Dieses Ereignis in Bangkok werde ich wohl niemals vergessen. Erstens natürlich, weil es für mich sportlich erfolgreich war, und zweitens, weil die Universiade ein unvergessliches Erlebnis war. Zusammen mit 10.000 gleich gesinnten Sportlern solch ein Großereignis erleben zu können, war für mich sehr beeindruckend. Stets freundliche und hilfsbereite Thailänder machten uns den Aufenthalt so angenehm wie möglich.


 

Nach der Universiade standen noch einige Wettkämpfe an. Die Motivation aus dem gelungenen Erlebnis konnte ich weiterhin auf meine Leistung übertragen und so war es eine logische Konsequenz, daß ich beim German-Meeting in Königs Wusterhausen meine persönliche Bestleistung auf 5,71 m steigern konnte und dadurch gleichzeitig einen Startplatz beim  ISTAF in Berlin gewonnen hatte. Auf der Startliste in Berlin waren ausschließlich WM-Teilnehmer und ich. Mehr Motivation kann es für einen jungen Sportler nicht geben.

Dass ich dann meine Bestleistung noch einmal bestätigen konnte und mit 5,71 m den 4. Platz hinter Danny Ecker, Björn Otto und Thimothy Mack belegen konnte, krönte für mich diese außergewöhnliche Saison.

Zum Erfolg 2007 trugen sicherlich viele kleine Mosaiksteinchen bei. Zum einen bin ich inzwischen abgeklärter und noch zielstrebiger wie bisher. Die langjährige Zusammenarbeit mit Landestrainer Ivan Macura-Böhm ist für mich ein sehr wichtiger Teil des Erfolges. Er ist für mich nicht nur Trainer, sondern auch Betreuer, Berater und Psychologe. Durch eine kontinuierliche Verbesserung der Technik, stellte sich eine positive Entwicklung bereits in der Saison 2006 ein. Leider musste ich diese nach meiner Verletzung schon im Juli beenden.

Auch die Strukturen beim DLV haben sich positiv verändert seit Jörn Elverding Bundestrainer ist. Er arbeitet an einem Generationswechsel und unterstützt uns junge Athleten, ohne die etablierten Springer zu vernachlässigen.
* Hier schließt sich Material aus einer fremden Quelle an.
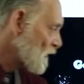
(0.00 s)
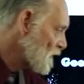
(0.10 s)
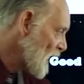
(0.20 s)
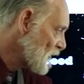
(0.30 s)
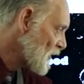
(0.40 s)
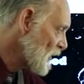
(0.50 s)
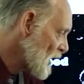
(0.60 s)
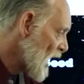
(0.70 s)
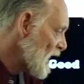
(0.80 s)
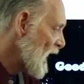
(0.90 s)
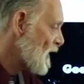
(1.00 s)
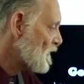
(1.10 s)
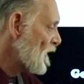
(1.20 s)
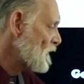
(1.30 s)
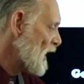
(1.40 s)
of things that are not
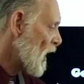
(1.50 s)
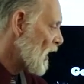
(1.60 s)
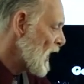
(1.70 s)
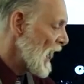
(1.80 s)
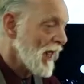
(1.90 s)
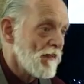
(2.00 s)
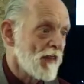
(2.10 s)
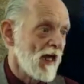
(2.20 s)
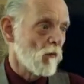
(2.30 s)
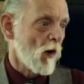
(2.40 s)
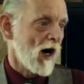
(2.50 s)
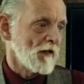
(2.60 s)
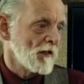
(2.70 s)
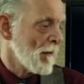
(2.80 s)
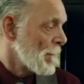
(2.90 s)
as if they are, and they what?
Persönlich habe ich in der abgelaufenen Saison auch neue Erfahrungen gesammelt. Ich lernte neue Leute kennen und diese auch mich. Man erhält Anerkennung von andern Athleten und Betreuern. Mit steigendem Erfolg und Bekanntheitsgrad tut man sich leichter, in Startfelder zu kommen. Allerdings wächst damit auch die Verantwortung.
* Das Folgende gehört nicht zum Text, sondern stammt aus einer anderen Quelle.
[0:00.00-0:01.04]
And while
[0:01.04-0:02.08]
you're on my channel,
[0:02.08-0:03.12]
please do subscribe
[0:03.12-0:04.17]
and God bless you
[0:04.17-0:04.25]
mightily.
2008 werde ich weiter dem B-Kader des DLV angehören. Gleichzeitig wurde ich vom Bundestrainer ins Junior-Elite-Team berufen.

Ich freue mich auf die Saison 2008, bin mir jedoch gleichzeitig bewusst, dass sportliche Erfolge immer von neuem errungen werden müssen. Eine Garantie für Erfolg gibt es nicht!